Jones, then 28 with a young daughter, was arrested. A grand jury returned an indictment for felony manslaughter, stating that Jones “intentionally caused the death” of her fetus “by initiating a fight knowing she was five months pregnant.” She faced 20 years in prison.

Jones spent time in jail, and her name and mug shot were splashed across front pages as the case drew national attention. But the charge was eventually dropped, in part because Alabama’s manslaughter statute prohibits women from being prosecuted for their pregnancy outcomes. Prosecutors also concluded that pursuing charges against Jones was “not in the best interest of justice.”

Vesting fetuses with full legal rights would have unintended and unfair consequences for women like Jones, which prosecutors belatedly realized.

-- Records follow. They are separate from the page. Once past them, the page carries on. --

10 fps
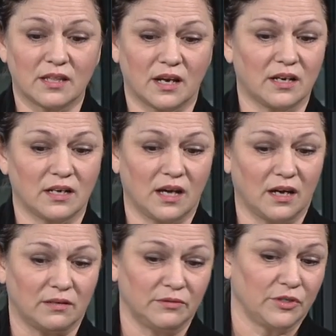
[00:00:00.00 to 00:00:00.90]
that
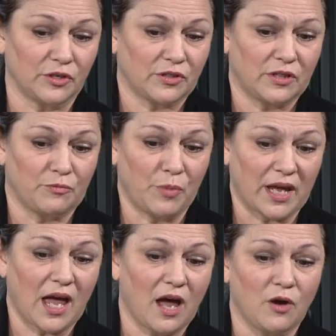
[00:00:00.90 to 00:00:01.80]

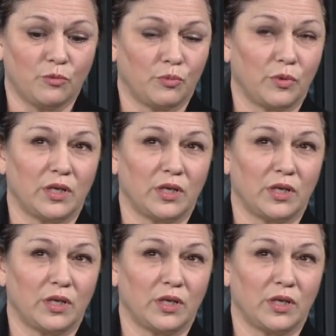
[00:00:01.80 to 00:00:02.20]
Macau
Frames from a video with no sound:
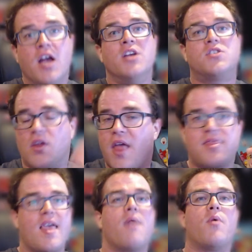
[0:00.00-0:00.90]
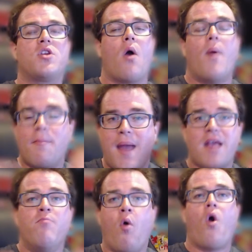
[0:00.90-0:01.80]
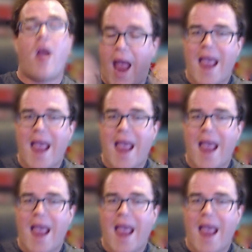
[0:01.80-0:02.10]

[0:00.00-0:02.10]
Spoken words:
so that they would go and make more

But such consequences have been a goal of the anti-abortion movement for years. After this summer’s Supreme Court decision in Dobbs v. Jackson Women’s Health Organization, which ended nationwide abortion rights, these efforts could endanger any pregnant person in any state that enacts “fetal personhood” laws.

Abortion opponents’ stated motivation for these laws is to ensure severe punishment for patients, providers and anyone else who facilitates the end of a pregnancy in a state where the procedure is banned.

The battle is playing out most dramatically in Georgia. Less than a month after the Supreme Court overturned Roe v. Wade in June, the state enacted one of the most extreme abortion restrictions in the country. House Bill 481, or the Living Infants Fairness and Equality (LIFE) Act, bans abortion after cardiac electrical activity can be detected, usually around six weeks ― a point at which most people don’t yet know they’re pregnant. While several states have even more extreme abortion restrictions, including banning abortion from the point of conception, Georgia’s includes a uniquely terrifying clause: It recognizes an embryo or fetus as a person after six weeks of pregnancy.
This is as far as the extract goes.